Крышка горловины подается. Поворот! Еще поворот!
Не веря себе, Григоренко принял на ладонь отвалившуюся крышку.
Это значит: открыт доступ к прибору-ловушке, который не терпит толчков.
Рискнем!
Опершись для устойчивости левой рукой (как, однако, метает, сковывает этот проклятый водолазный костюм!), Григоренко просунул пальцы внутрь горловины.
Так! Вторгся в глубь вражеской территории!
Что-то странное, однако, творится со временем.

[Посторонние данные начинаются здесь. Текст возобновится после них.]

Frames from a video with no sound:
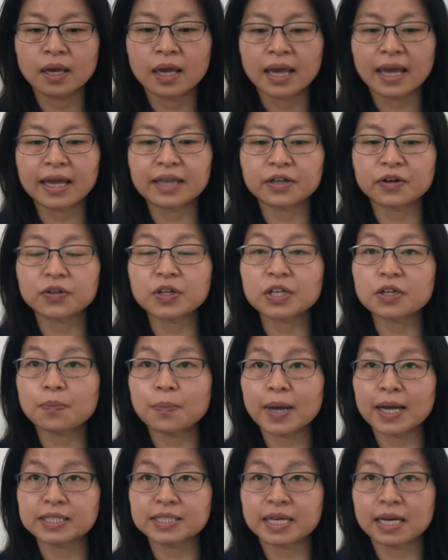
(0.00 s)
And another
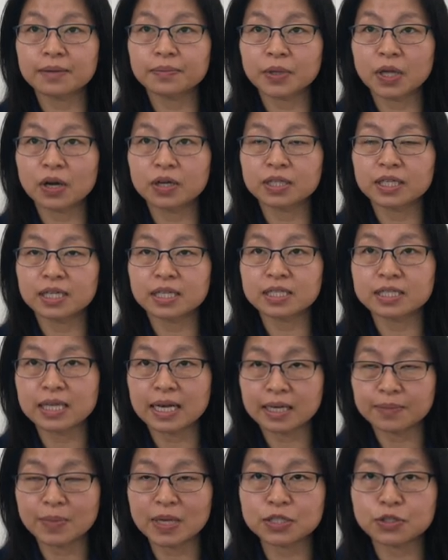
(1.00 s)
patch I've done is
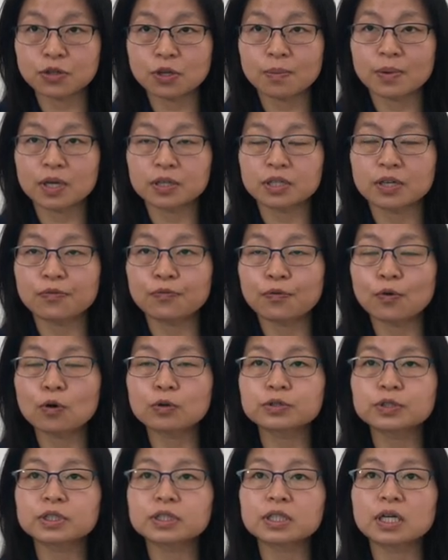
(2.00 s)
I mentioned about the
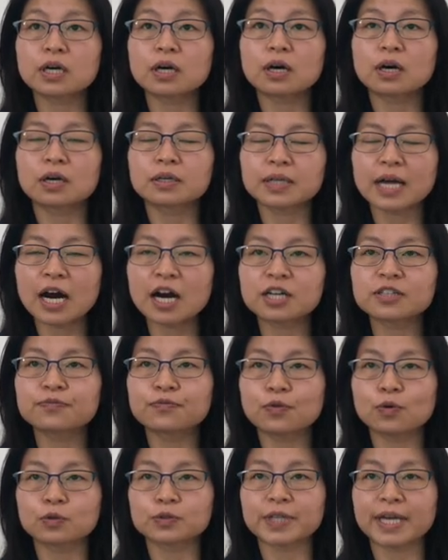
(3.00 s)
fault, uh, hard
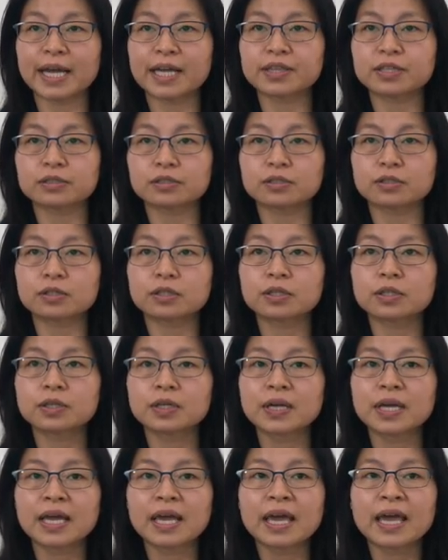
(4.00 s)
fault handler.
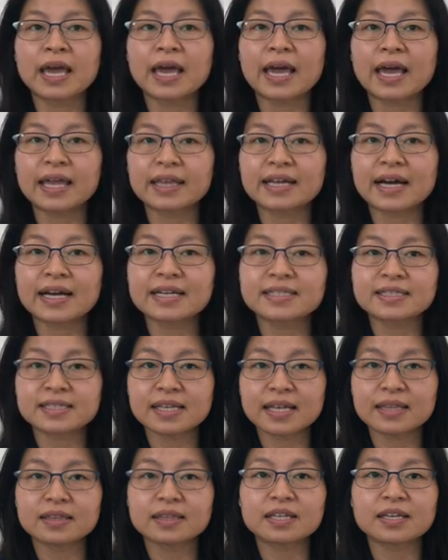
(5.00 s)
And I
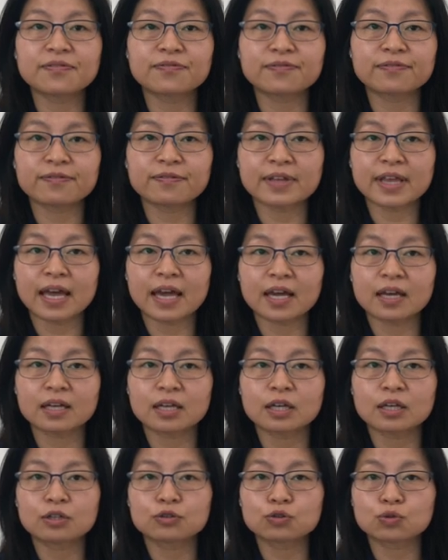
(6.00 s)
set the flag
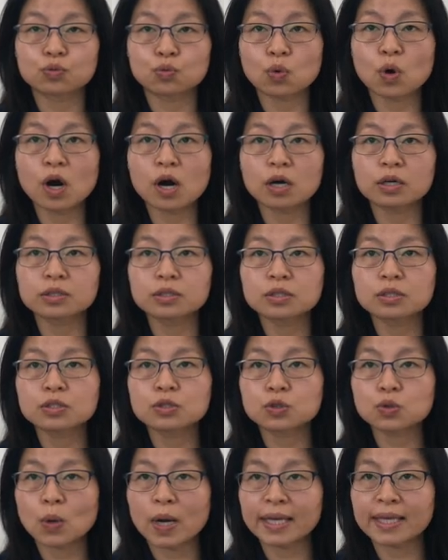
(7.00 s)
to one
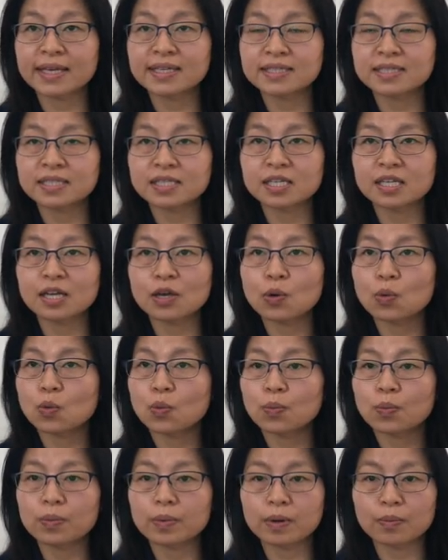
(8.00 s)
so I can see
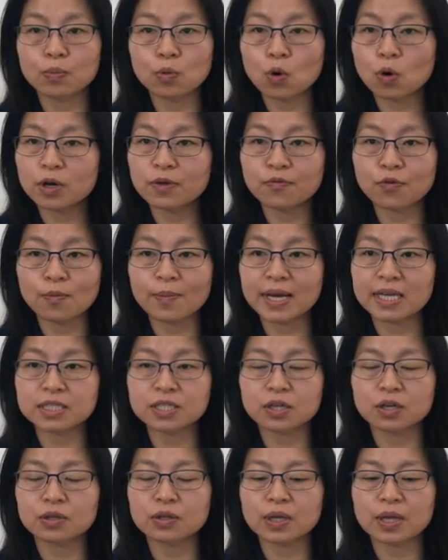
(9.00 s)
more
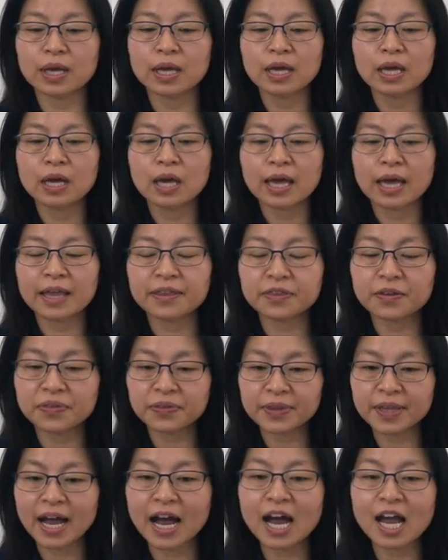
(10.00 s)
information at the
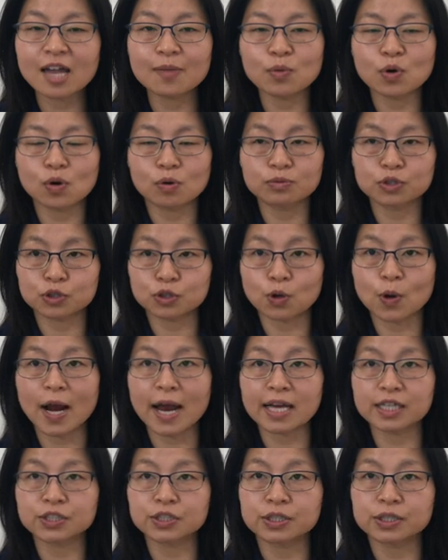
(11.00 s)
time of the
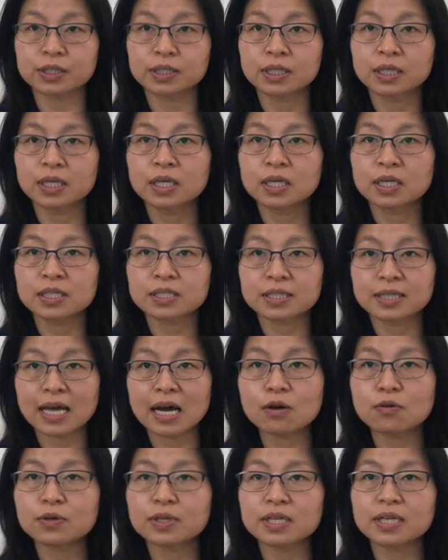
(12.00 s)
crash. So
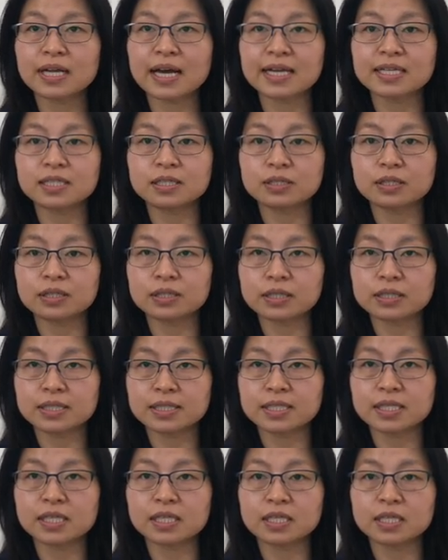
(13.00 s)
now it, I
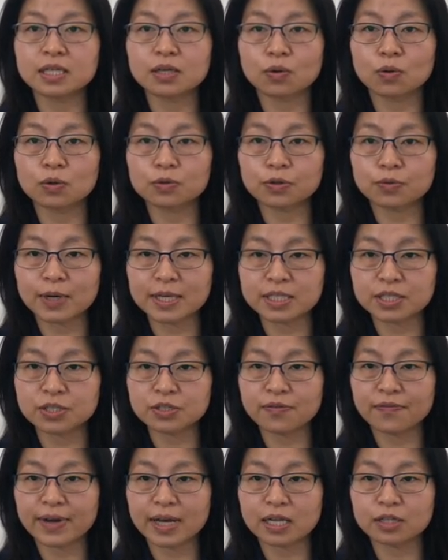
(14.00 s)
see the all the
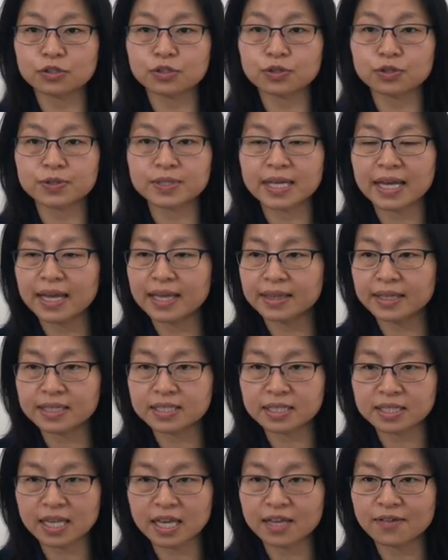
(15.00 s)
register values and the
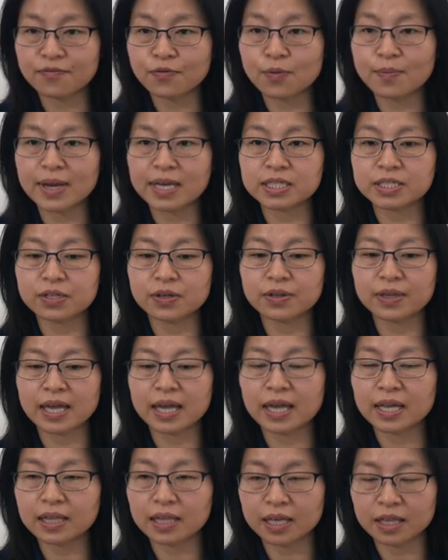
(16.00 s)
stack information,
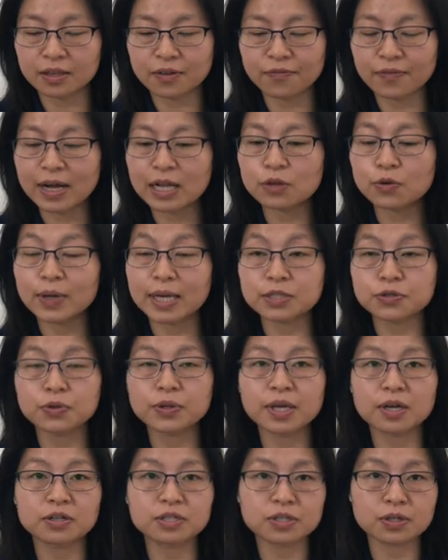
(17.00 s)
and in the following, actually,
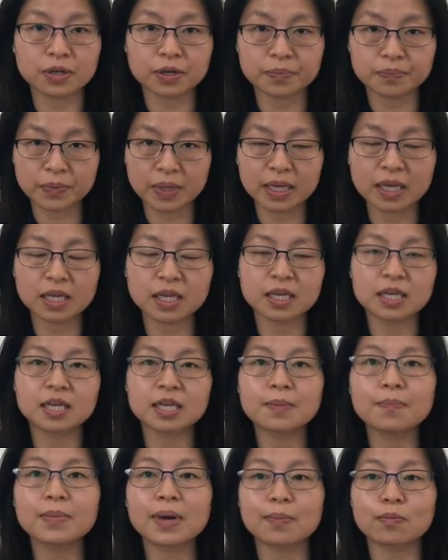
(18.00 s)
there is a
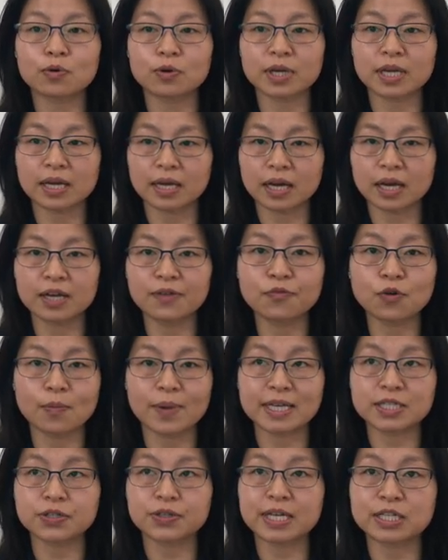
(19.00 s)
heap memory
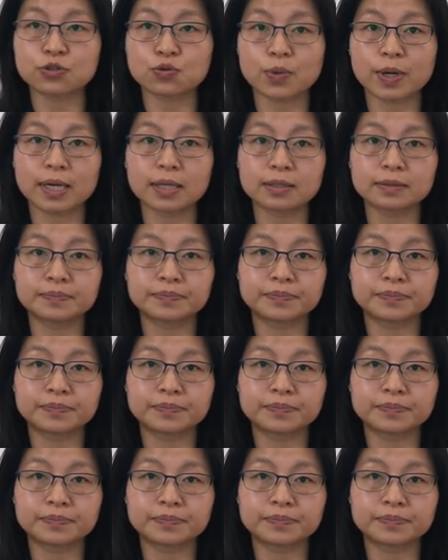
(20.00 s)
information as well.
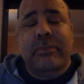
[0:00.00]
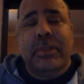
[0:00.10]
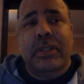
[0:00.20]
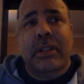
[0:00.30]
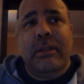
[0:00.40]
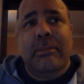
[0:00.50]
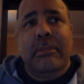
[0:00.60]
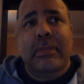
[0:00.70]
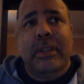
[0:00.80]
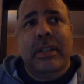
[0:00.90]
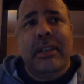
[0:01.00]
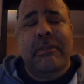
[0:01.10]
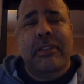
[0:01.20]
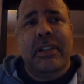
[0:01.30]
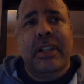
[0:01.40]
So I'm
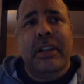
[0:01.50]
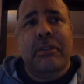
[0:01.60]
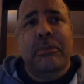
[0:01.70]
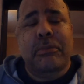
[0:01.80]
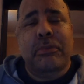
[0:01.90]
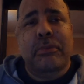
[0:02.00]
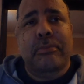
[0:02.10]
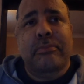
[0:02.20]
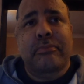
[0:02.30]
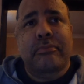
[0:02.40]
definitely hopeful.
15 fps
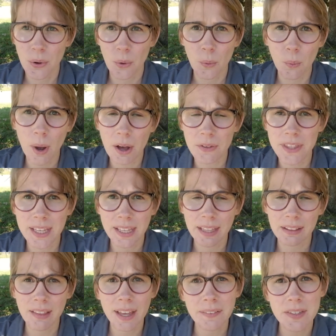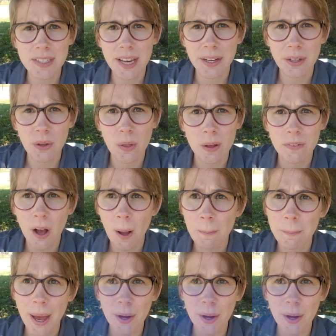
while the life cycle of humpback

Нескончаемо, убийственно медленно ползет — когда пальцы нашаривают лишь пустоту внутри горловины. И вдруг переходит в галоп, в «аллюр три креста» — когда в этой пустоте возникает нечто похожее на провода…
Наконец камуфлет обезврежен.
С ходу, не давая себе опомниться от удачи, Григоренко наложил второй ключ на крышку второй горловины.
Внезапно он ощутил боль в сердце. Будто клещами сдавило. Он удивился, но продолжал держать ключ на крышке. Сердце у него никогда не болело, он даже редко вспоминал о сердце.
Минер подумал о подкове осады, концы которой на карте тянулись друг к другу, будто два магнита. Сейчас он, Григоренко, находится между этими раскаленными острыми концами. И, прежде чем сомкнуться на внешнем рейде, они должны стиснуть, смять, раздавить его сердце…
Переждав боль, Григоренко осторожно снял крышку со второй горловины, положил ее на грунт.
Ну-ка, ну-ка! Что там внутри?
Ободок. Для чего? Придерживает стеклянный или пластикатовый круг.
Значит, первоначальная догадка верна: там должна быть диафрагма.
А это что возле нее? Кольцо.
Затаив дыхание Григоренко подвел под него плоскую рукоятку ключа, попытался вытащить. Не поддается, черт бы его драл! Еще разок. Ага! Пошло, идет!
Это трижды анафемское кольцо Григоренко — так показалось ему — вытаскивал долгие-долгие, нескончаемо долгие часы. Но спешить нельзя. Один рывок, нетерпеливый, резкий, и все пропало — взрыв!